Task to complete.
Drop all images. Then write out each line below exactly as given.

[Input data — start]

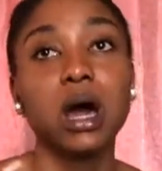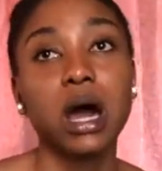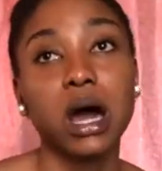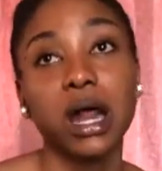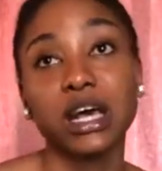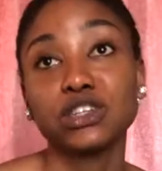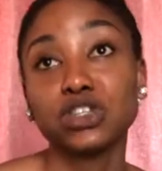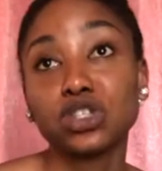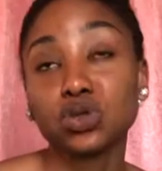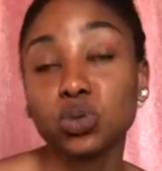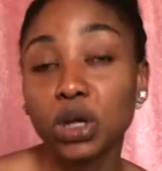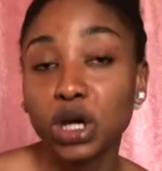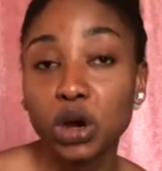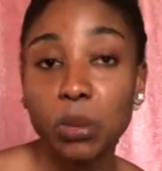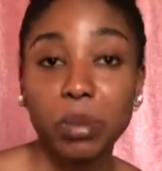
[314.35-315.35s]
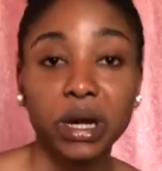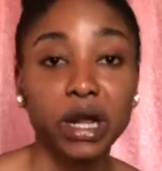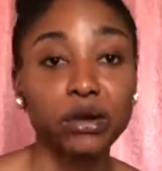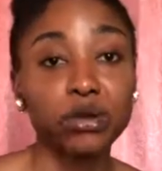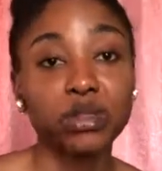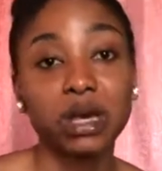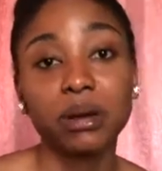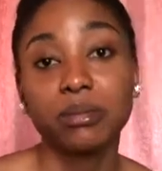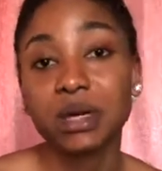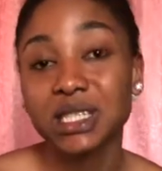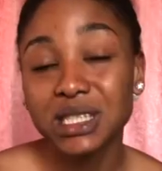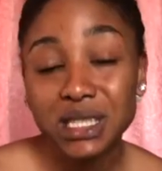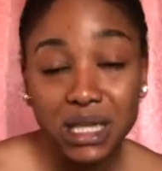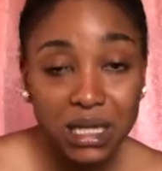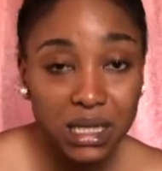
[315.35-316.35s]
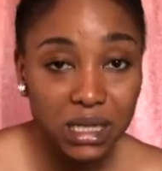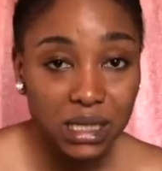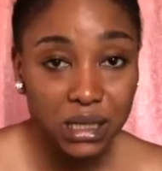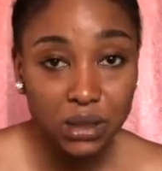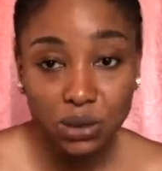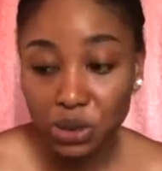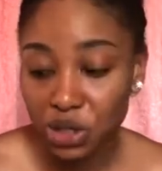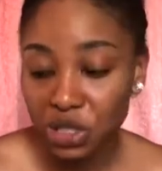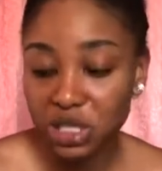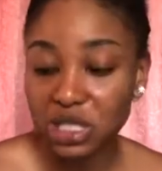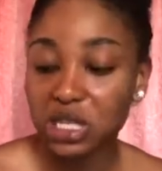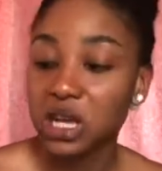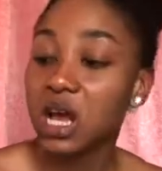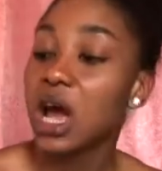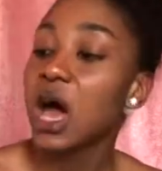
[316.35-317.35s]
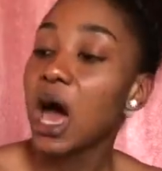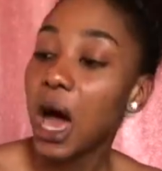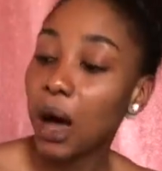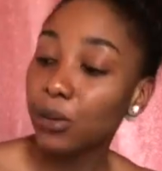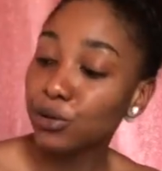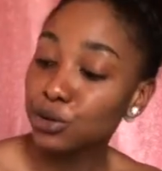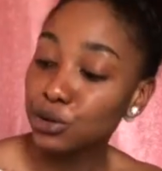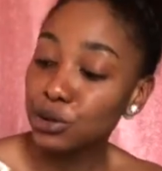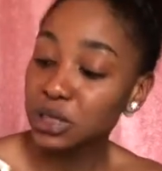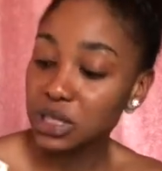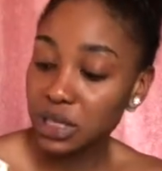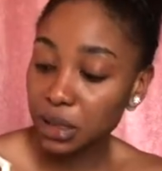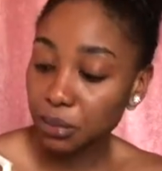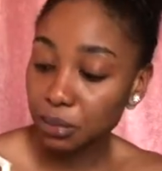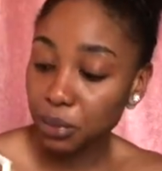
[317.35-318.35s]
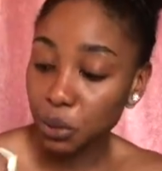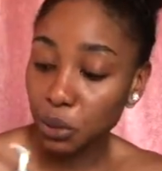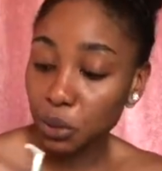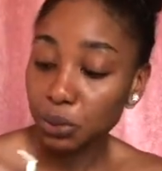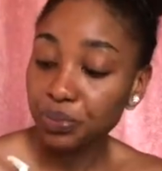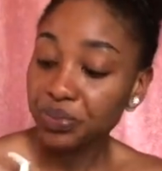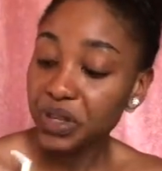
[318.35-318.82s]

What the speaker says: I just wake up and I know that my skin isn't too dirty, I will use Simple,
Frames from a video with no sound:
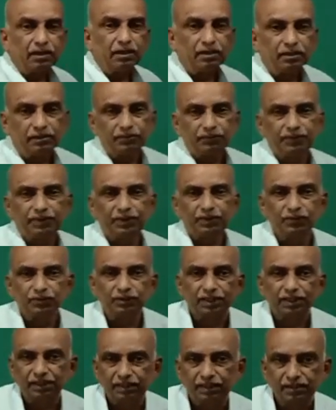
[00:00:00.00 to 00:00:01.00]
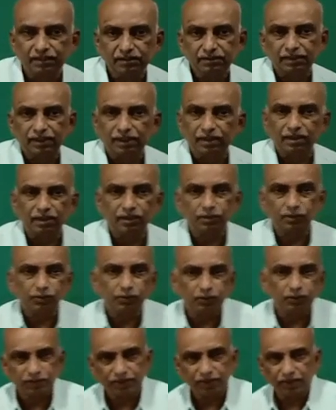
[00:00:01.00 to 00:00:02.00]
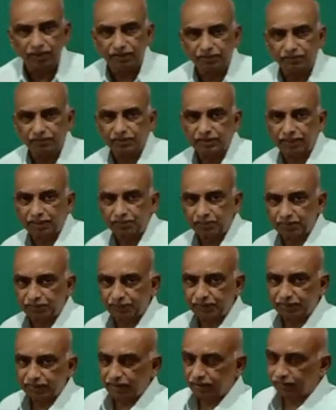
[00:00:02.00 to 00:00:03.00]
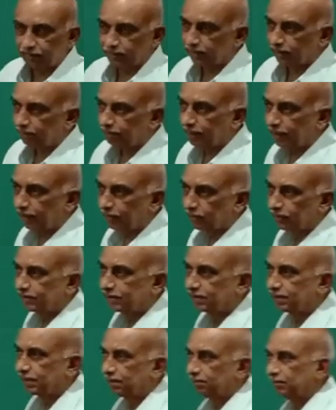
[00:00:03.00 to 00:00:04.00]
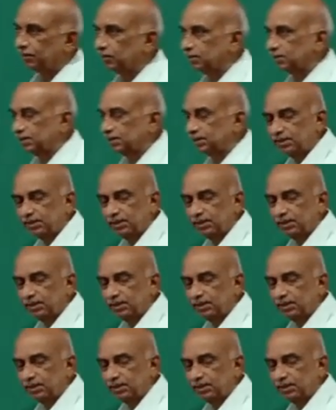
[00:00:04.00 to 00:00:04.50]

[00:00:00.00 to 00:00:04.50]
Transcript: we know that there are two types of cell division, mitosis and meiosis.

[Input data — finish]

Output.
[314.35-315.35s]
[315.35-316.35s]
[316.35-317.35s]
[317.35-318.35s]
[318.35-318.82s]

What the speaker says: I just wake up and I know that my skin isn't too dirty, I will use Simple,
Frames from a video with no sound:
[00:00:00.00 to 00:00:01.00]
[00:00:01.00 to 00:00:02.00]
[00:00:02.00 to 00:00:03.00]
[00:00:03.00 to 00:00:04.00]
[00:00:04.00 to 00:00:04.50]

[00:00:00.00 to 00:00:04.50]
Transcript: we know that there are two types of cell division, mitosis and meiosis.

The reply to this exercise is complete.